No picture belongs in the answer, which must hold exactly the lines from the one with "[0:00.40-0:00.60]" through the final line below.

Collected data >>
##############################

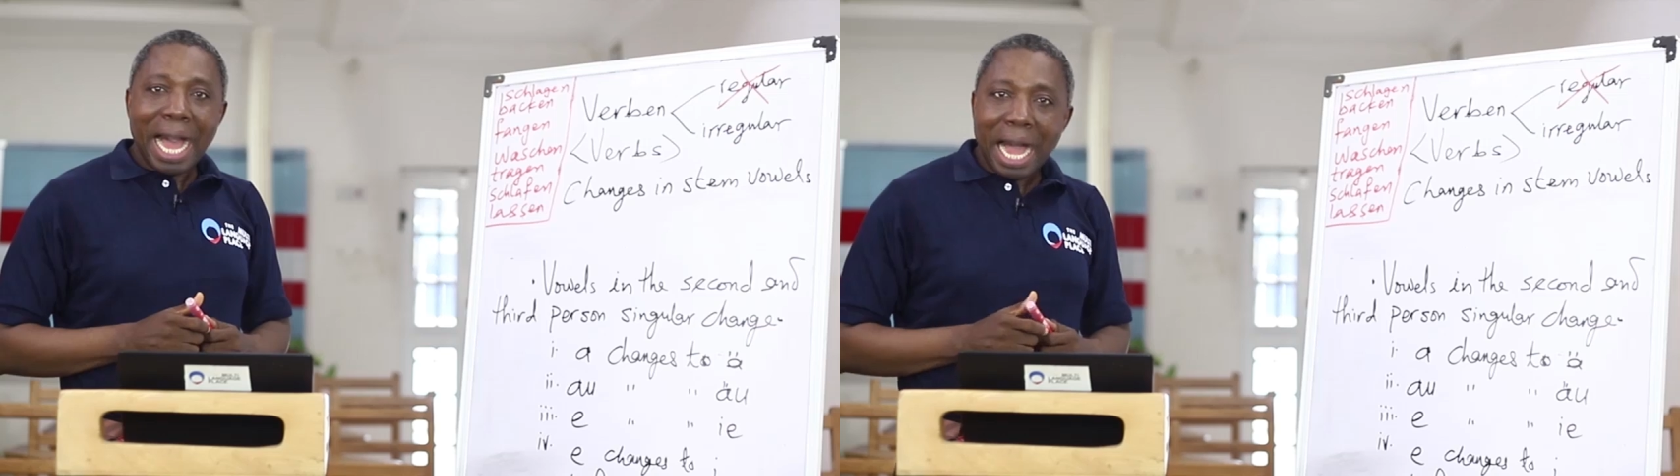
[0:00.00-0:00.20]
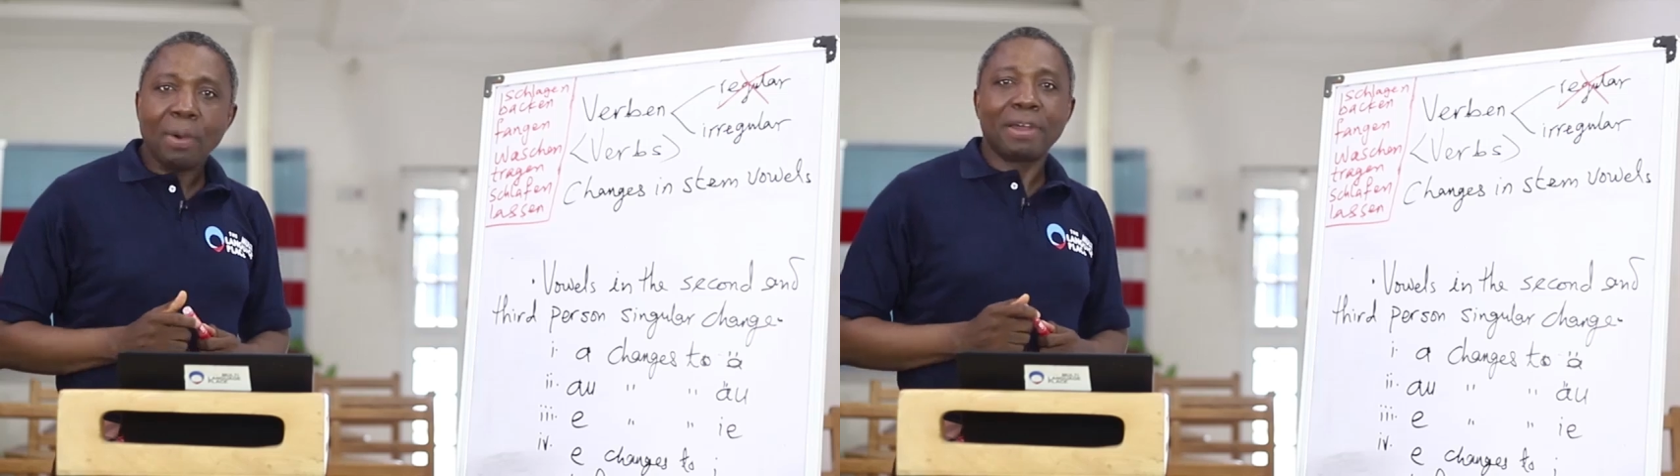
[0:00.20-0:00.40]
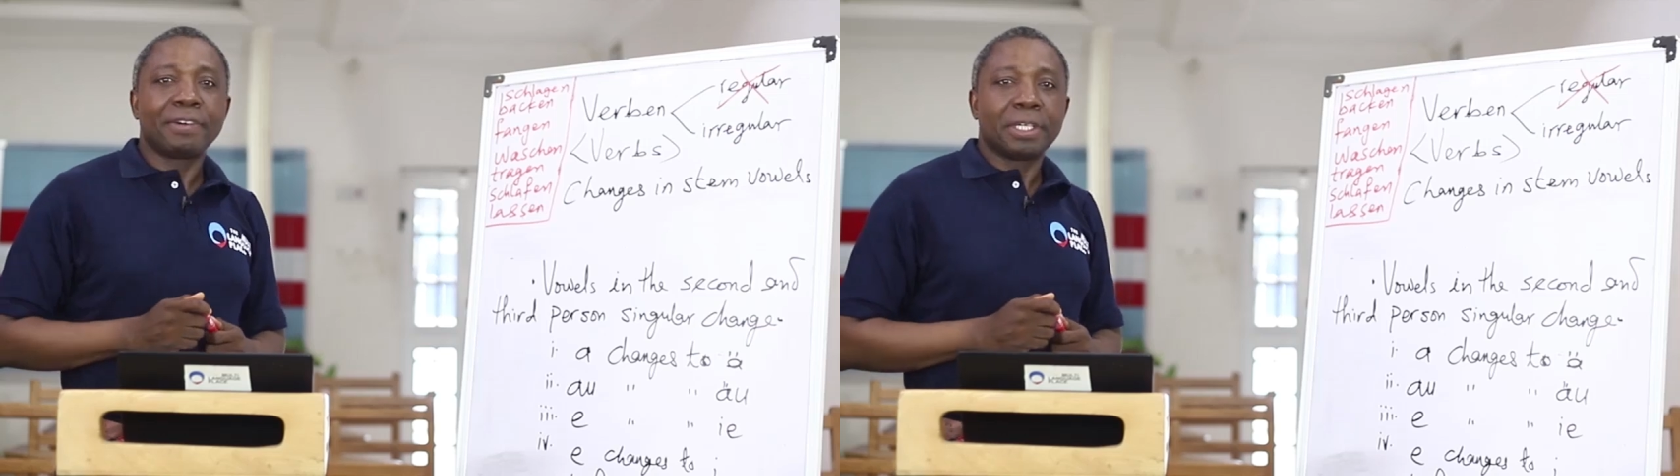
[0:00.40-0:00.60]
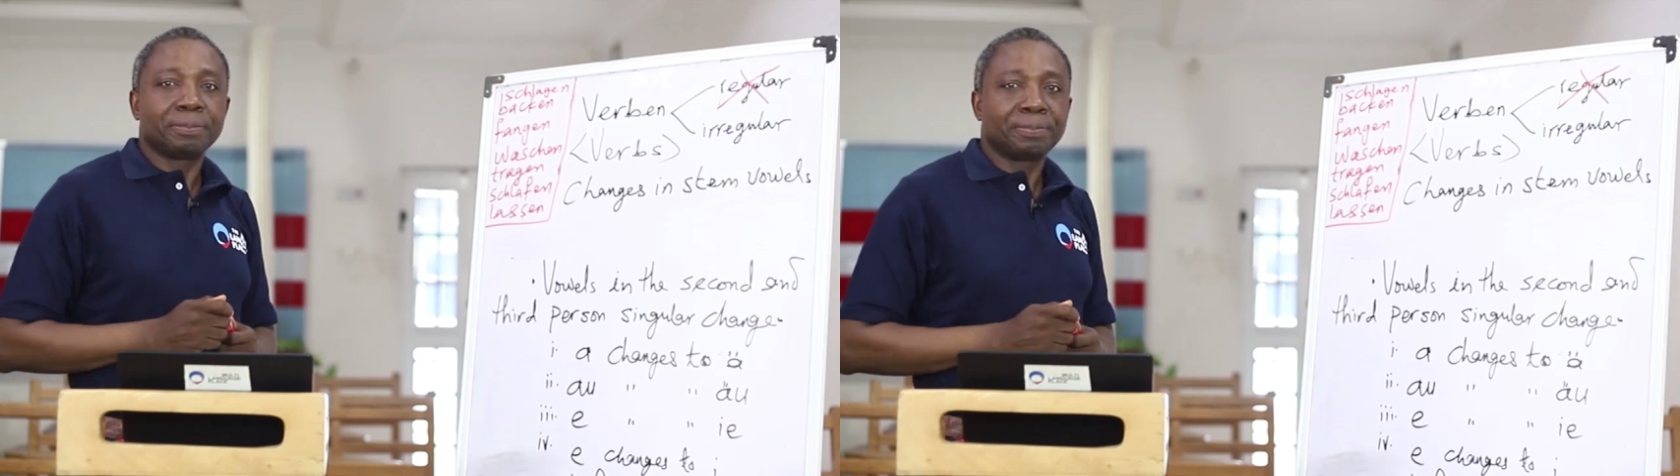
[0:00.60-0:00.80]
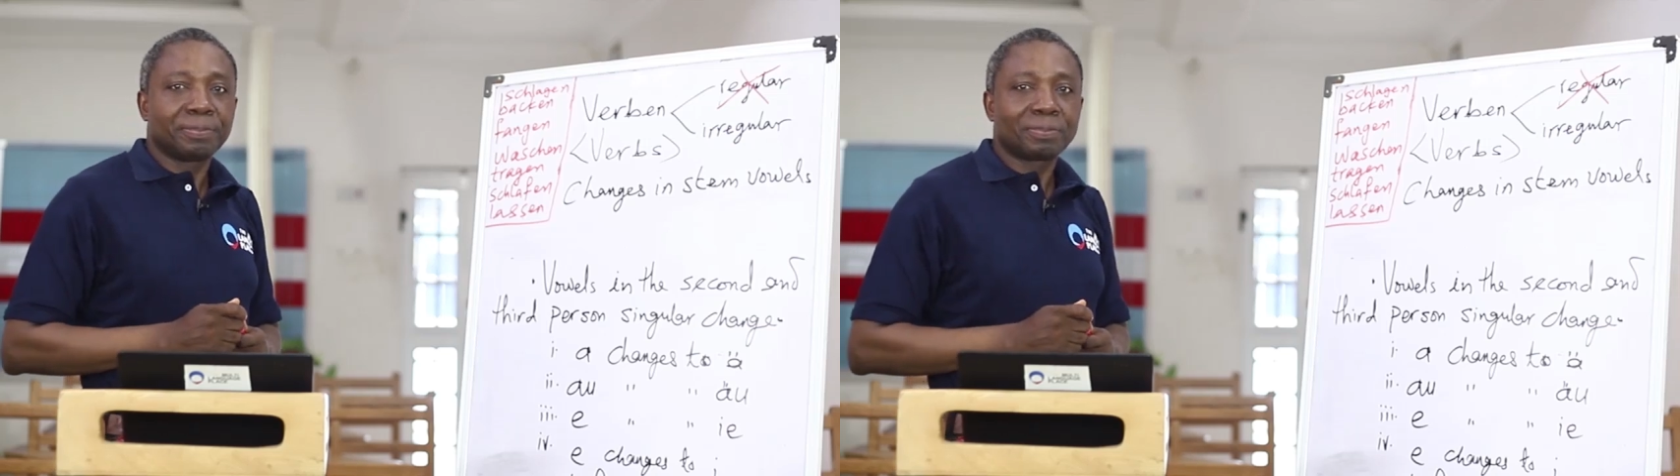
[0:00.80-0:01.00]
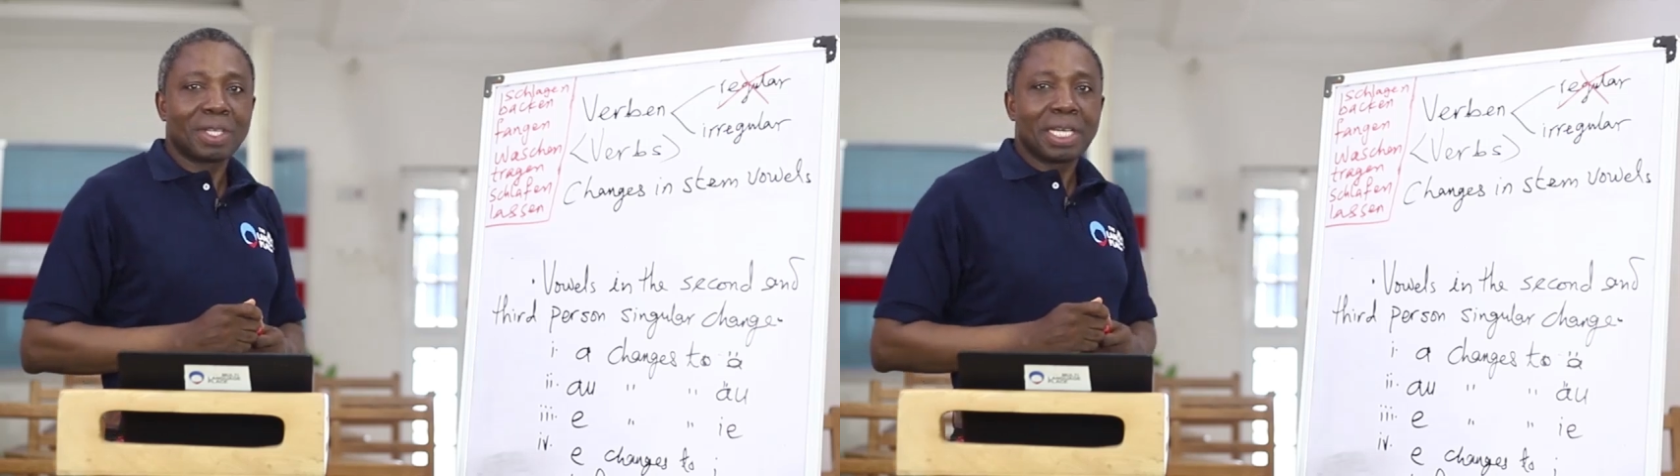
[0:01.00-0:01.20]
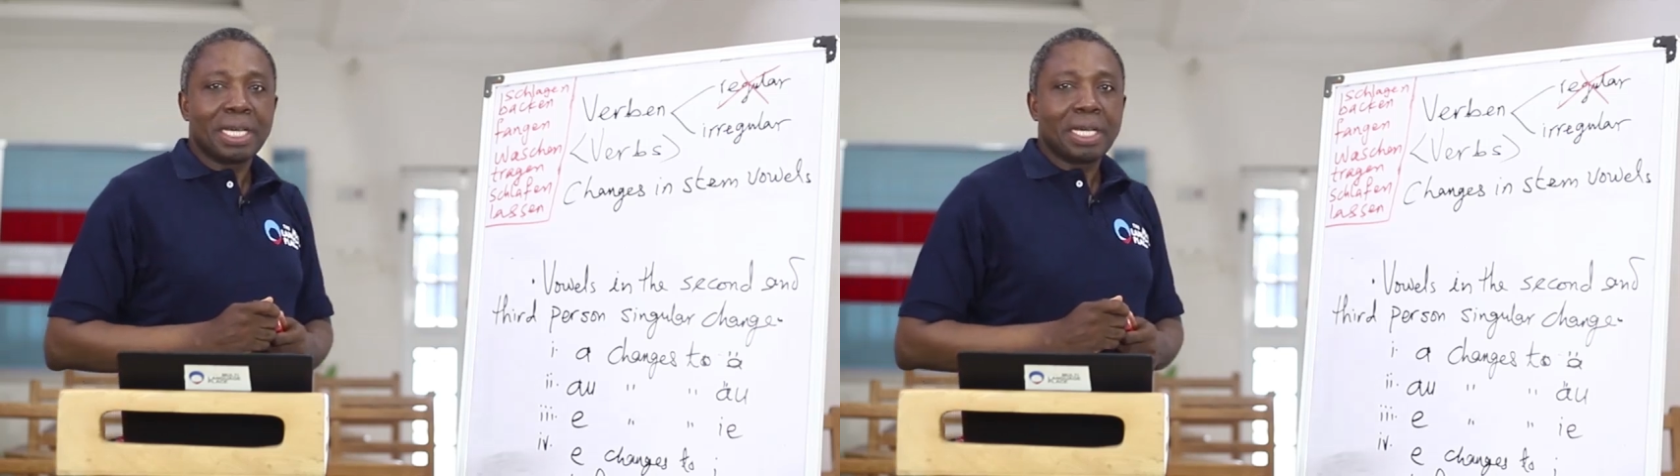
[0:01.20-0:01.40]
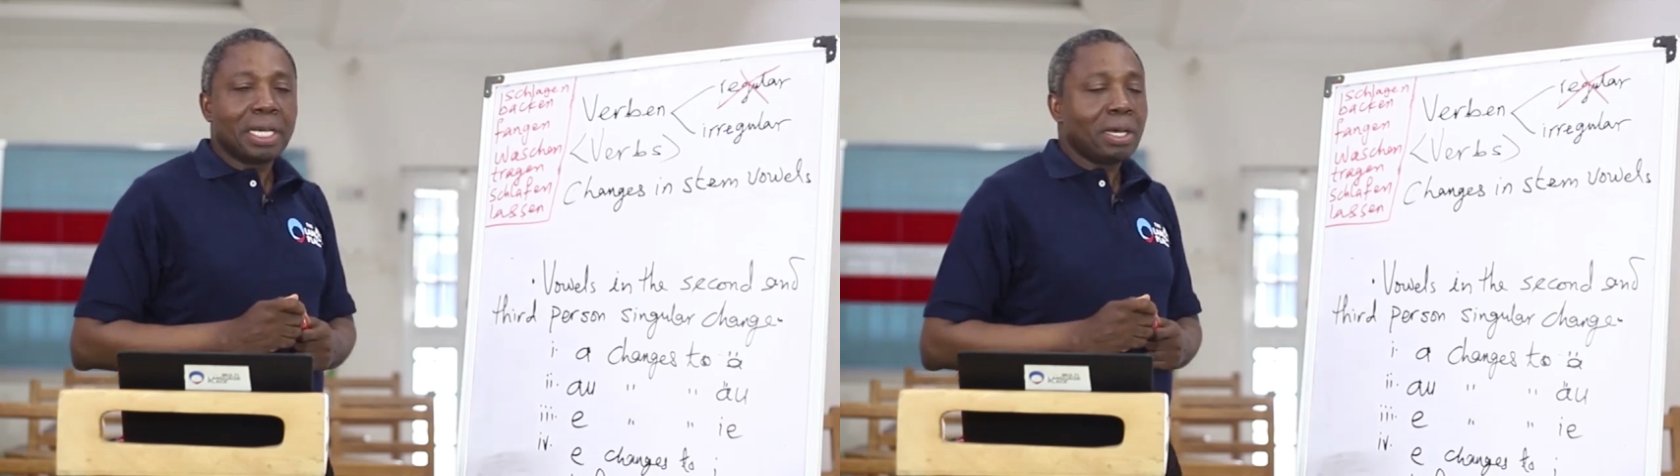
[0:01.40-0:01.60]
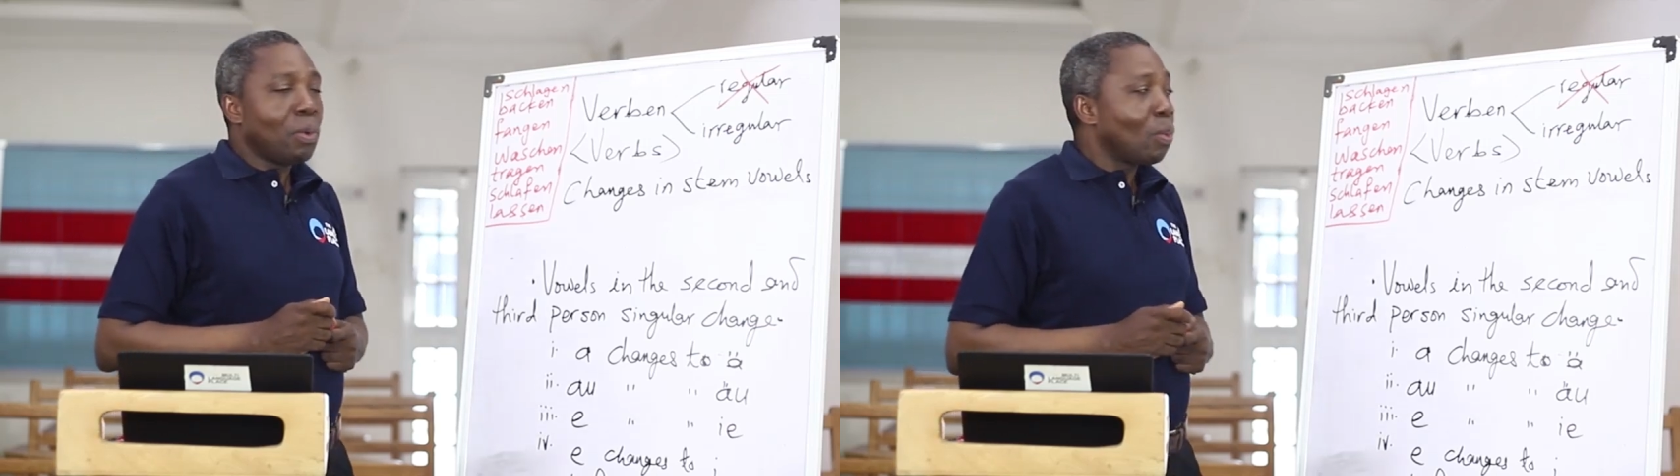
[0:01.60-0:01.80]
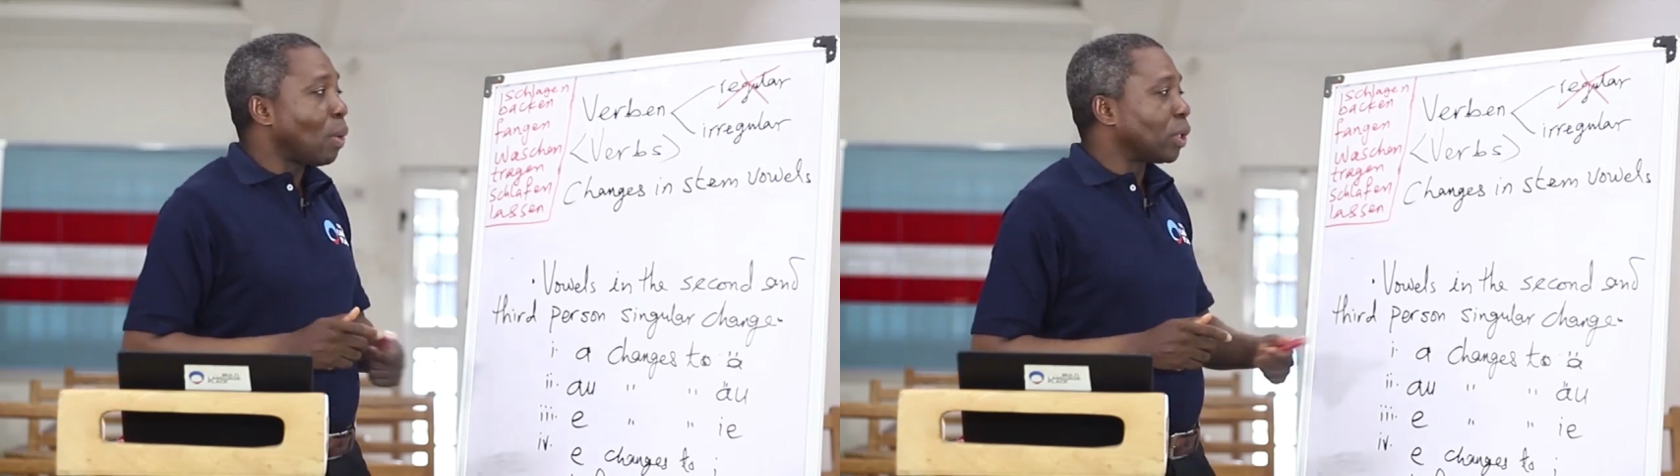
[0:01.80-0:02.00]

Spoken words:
However, when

##############################

Exercise solution >>
[0:00.40-0:00.60]
[0:00.60-0:00.80]
[0:00.80-0:01.00]
[0:01.00-0:01.20]
[0:01.20-0:01.40]
[0:01.40-0:01.60]
[0:01.60-0:01.80]
[0:01.80-0:02.00]

Spoken words:
However, when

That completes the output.